God’s offer of hospitality knows no limits. You and I and everyone, regardless of who we are or what we’ve done are embraced in the love of God and invited by an eager host to share in the bread of life and the wine of the Kingdom, and to stand at the table with the strangers to our left and right who may not be just our brother and sister in Christ, but may, if we will embrace what they have to say, be the messengers of heaven bearing good news to us.

One of the ways we symbolise our hospitality is through the practice of the catechumenate. Naturally, the symbols have to be backed up by a wider and more wholistic expression of our hospitality, but the catechumenate is clearly about hospitality.
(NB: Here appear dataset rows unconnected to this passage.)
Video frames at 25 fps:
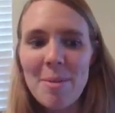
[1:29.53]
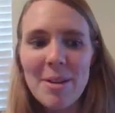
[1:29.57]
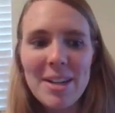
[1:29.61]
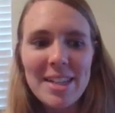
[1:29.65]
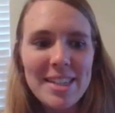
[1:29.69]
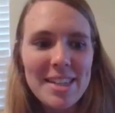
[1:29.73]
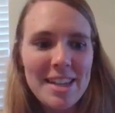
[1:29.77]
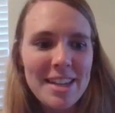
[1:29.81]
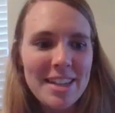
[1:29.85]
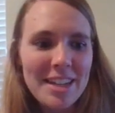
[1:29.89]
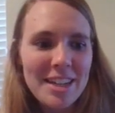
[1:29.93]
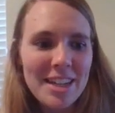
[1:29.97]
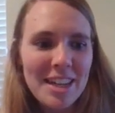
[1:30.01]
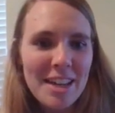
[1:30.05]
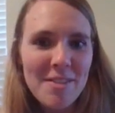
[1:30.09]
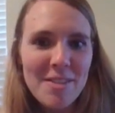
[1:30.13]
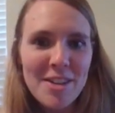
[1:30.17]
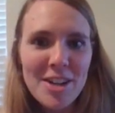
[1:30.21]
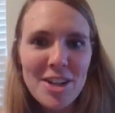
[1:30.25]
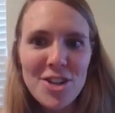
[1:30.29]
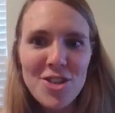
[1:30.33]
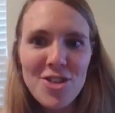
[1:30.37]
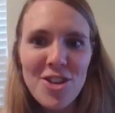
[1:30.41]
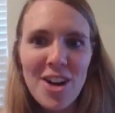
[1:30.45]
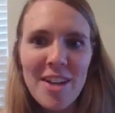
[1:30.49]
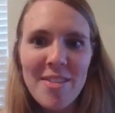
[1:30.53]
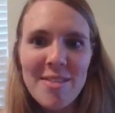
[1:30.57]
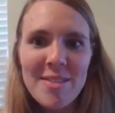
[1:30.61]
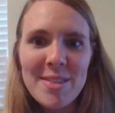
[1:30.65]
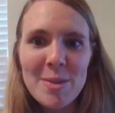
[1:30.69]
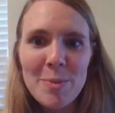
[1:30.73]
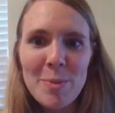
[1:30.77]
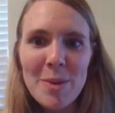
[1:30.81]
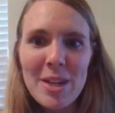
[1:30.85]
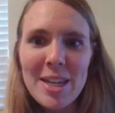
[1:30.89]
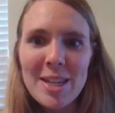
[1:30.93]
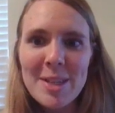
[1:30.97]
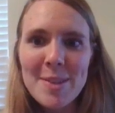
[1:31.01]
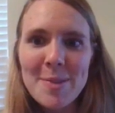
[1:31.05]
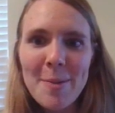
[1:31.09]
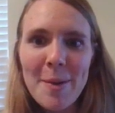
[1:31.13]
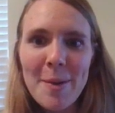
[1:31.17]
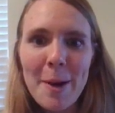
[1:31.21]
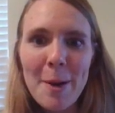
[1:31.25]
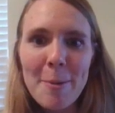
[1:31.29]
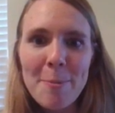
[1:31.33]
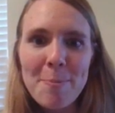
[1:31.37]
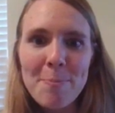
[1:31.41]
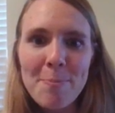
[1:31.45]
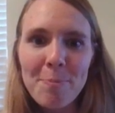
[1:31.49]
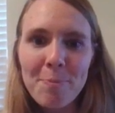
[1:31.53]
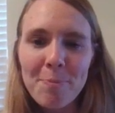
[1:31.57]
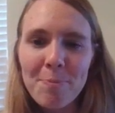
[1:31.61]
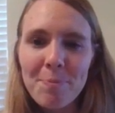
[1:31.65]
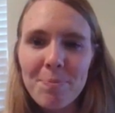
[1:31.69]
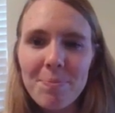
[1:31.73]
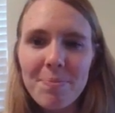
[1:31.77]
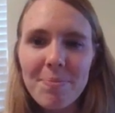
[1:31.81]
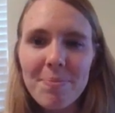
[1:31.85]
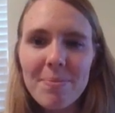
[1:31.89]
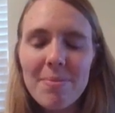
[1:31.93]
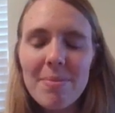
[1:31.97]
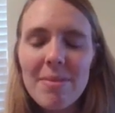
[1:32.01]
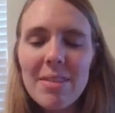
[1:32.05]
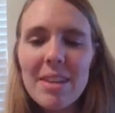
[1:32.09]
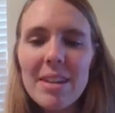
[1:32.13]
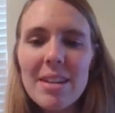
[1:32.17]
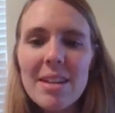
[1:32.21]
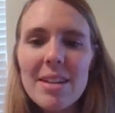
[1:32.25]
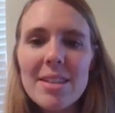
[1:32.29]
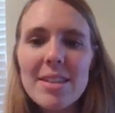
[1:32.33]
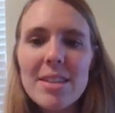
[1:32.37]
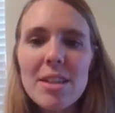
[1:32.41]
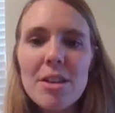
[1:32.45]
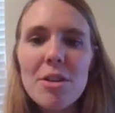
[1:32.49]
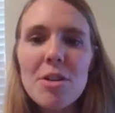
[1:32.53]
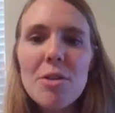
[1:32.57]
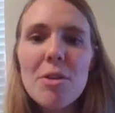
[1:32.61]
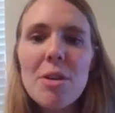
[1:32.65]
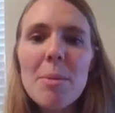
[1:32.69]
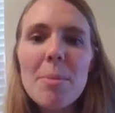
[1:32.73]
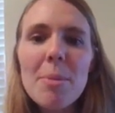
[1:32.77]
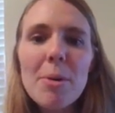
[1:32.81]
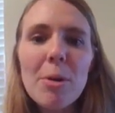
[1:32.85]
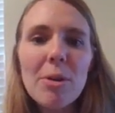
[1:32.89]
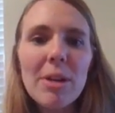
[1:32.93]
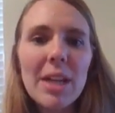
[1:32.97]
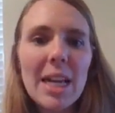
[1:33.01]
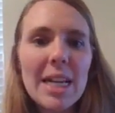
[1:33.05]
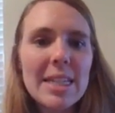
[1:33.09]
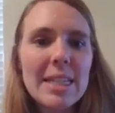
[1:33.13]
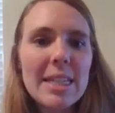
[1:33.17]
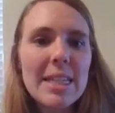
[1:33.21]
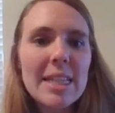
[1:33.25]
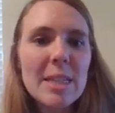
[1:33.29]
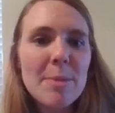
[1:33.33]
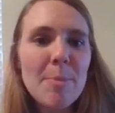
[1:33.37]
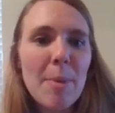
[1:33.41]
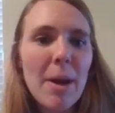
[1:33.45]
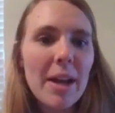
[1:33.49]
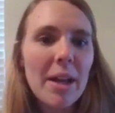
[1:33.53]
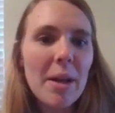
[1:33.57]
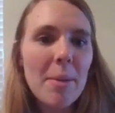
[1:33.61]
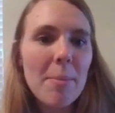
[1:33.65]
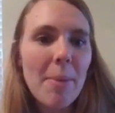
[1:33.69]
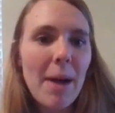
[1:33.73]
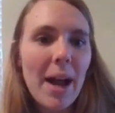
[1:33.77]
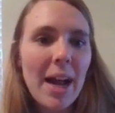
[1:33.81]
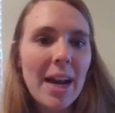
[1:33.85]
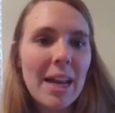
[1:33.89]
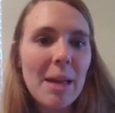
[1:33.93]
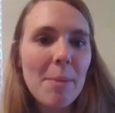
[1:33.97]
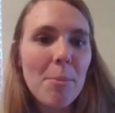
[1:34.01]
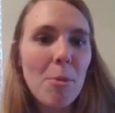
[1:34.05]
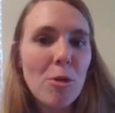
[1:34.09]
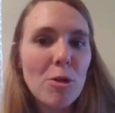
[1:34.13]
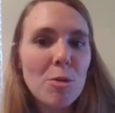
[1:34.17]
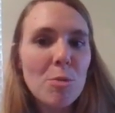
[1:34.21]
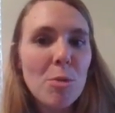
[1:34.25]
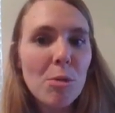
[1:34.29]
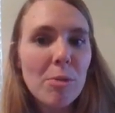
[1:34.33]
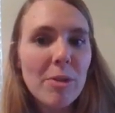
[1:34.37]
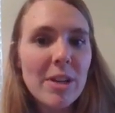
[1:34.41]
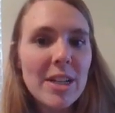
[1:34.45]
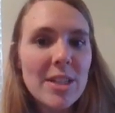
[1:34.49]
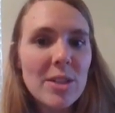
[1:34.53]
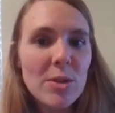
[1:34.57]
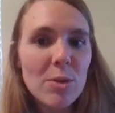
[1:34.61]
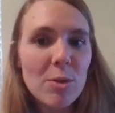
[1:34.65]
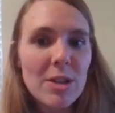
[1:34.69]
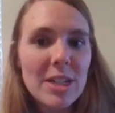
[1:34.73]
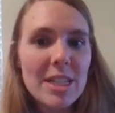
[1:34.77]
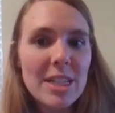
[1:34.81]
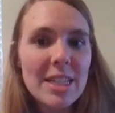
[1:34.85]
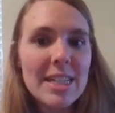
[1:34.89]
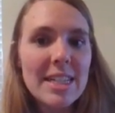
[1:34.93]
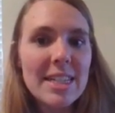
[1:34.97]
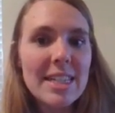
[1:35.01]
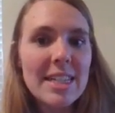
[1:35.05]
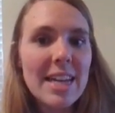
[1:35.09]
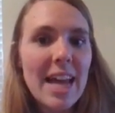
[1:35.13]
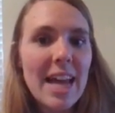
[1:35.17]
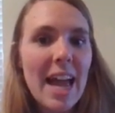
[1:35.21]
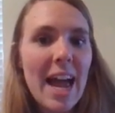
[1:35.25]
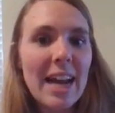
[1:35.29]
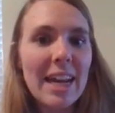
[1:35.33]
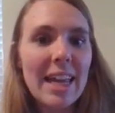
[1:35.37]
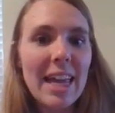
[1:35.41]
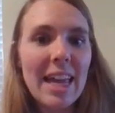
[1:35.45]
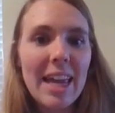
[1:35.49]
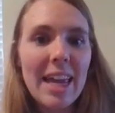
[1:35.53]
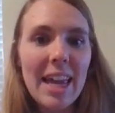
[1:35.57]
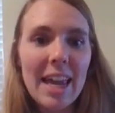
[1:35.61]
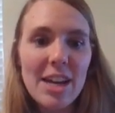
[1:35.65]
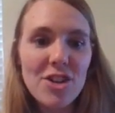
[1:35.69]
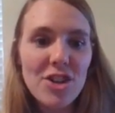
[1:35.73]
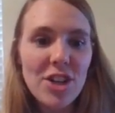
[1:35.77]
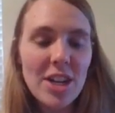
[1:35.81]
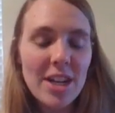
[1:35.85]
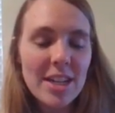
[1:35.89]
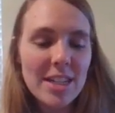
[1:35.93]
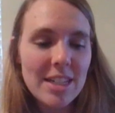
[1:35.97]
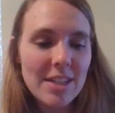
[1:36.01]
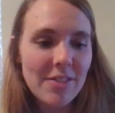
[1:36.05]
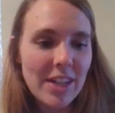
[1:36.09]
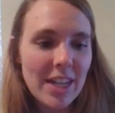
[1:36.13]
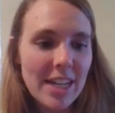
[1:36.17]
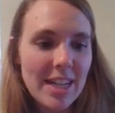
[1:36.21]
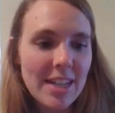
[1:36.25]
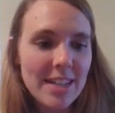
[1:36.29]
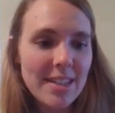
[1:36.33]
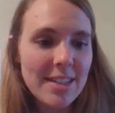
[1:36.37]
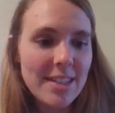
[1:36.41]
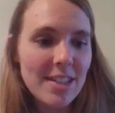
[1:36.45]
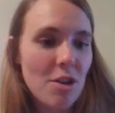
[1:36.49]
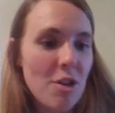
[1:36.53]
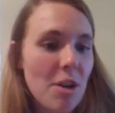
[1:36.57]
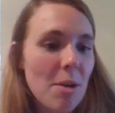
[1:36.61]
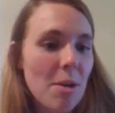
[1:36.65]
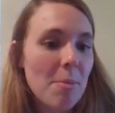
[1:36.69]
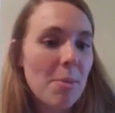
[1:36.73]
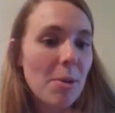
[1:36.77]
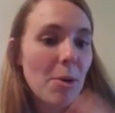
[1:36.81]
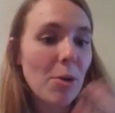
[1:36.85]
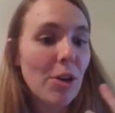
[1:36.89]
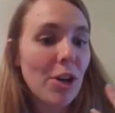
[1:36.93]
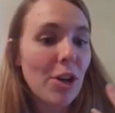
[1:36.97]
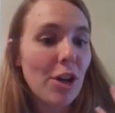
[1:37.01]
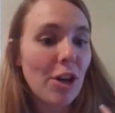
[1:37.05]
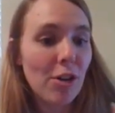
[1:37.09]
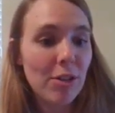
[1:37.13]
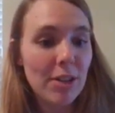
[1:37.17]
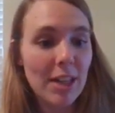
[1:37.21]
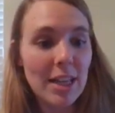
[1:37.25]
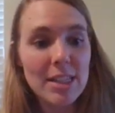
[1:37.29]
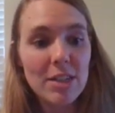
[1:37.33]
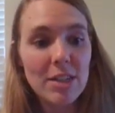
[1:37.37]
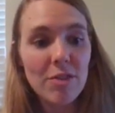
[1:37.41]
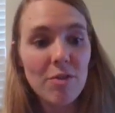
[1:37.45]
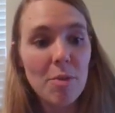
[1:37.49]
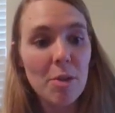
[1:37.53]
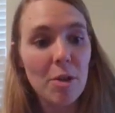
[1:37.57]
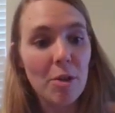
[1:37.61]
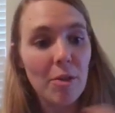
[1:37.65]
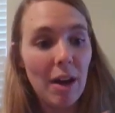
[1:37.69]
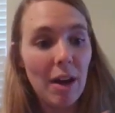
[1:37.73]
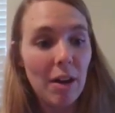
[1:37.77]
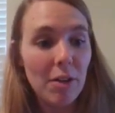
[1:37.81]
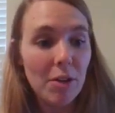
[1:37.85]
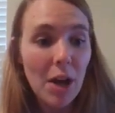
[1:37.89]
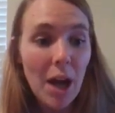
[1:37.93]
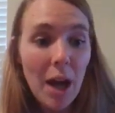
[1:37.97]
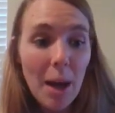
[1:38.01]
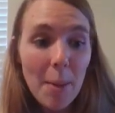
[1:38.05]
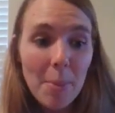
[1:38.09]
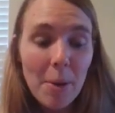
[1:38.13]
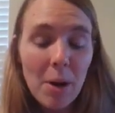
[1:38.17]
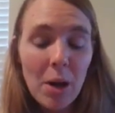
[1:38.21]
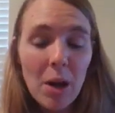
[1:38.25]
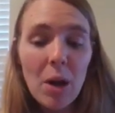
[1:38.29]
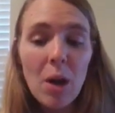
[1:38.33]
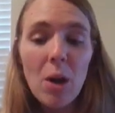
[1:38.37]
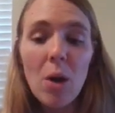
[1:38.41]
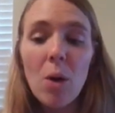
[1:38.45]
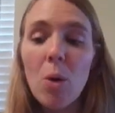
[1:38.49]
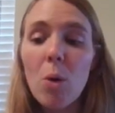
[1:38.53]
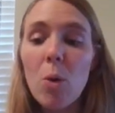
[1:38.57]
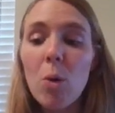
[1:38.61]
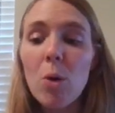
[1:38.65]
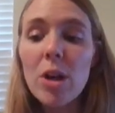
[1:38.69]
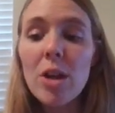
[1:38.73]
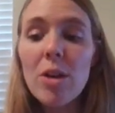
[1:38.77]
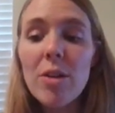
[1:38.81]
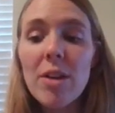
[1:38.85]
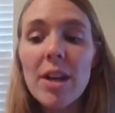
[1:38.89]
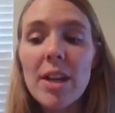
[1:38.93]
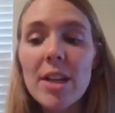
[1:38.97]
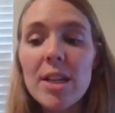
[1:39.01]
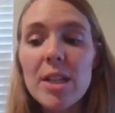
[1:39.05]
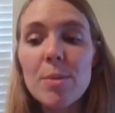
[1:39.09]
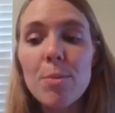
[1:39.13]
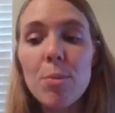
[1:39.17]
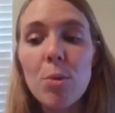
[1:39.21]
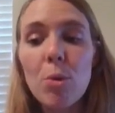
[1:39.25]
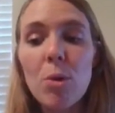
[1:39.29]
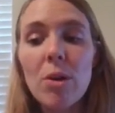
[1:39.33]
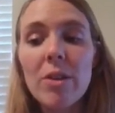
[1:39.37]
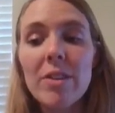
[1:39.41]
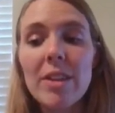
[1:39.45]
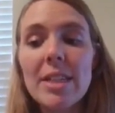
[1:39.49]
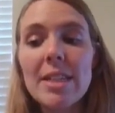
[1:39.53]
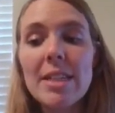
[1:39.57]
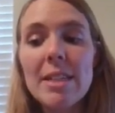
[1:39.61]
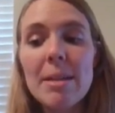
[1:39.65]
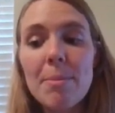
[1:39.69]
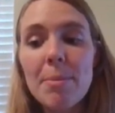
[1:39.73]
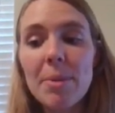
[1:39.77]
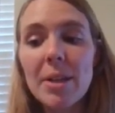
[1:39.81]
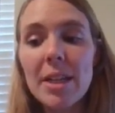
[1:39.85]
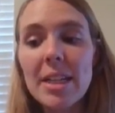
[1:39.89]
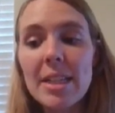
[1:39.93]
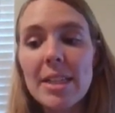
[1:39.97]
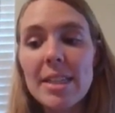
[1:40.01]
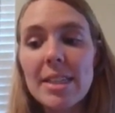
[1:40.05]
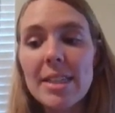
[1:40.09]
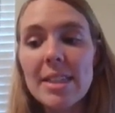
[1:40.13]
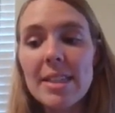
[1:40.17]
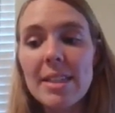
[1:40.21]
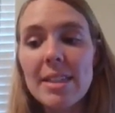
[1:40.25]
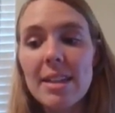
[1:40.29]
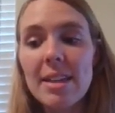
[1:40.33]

excited to give it a try this week as well. So you can build lessons by combining multiple resources and adding engaging activities. So you can build your lesson from the ground up, or you can explore the templates,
How do we welcome in those who are new to the faith or new to our gathered living of the faith? How do we enable those who have arrived on the fringes of our congregational life to journey into the centre, into full participation and membership? How do we maintain a distinct identity as a covenantal colony of God’s people and at the same time be a community with open borders and open arms that is always ready to welcome in and fully include newcomers?

The catechumenate is both a symbol of the answers, and one of the practical expression of the answers. In the catechumenate, we welcome people into our life, to explore the faith and our living of the faith with us, and to journey towards full membership with us. We take responsibility for prayerfully supporting them and handing on the faith to them, encouraging and nurturing them and sharing the struggles and joys of our journey with them. Like most of the symbols of our liturgy, it is not a symbol that rejoices in how good we are at this, but a symbol that reminds us of our call and calls us all to journey more deeply into the extravagant life-giving hospitality of God. It goes on calling us beyond ourselves, to stretch and grow and more and more fully offer ourselves in Christ for the life of the world.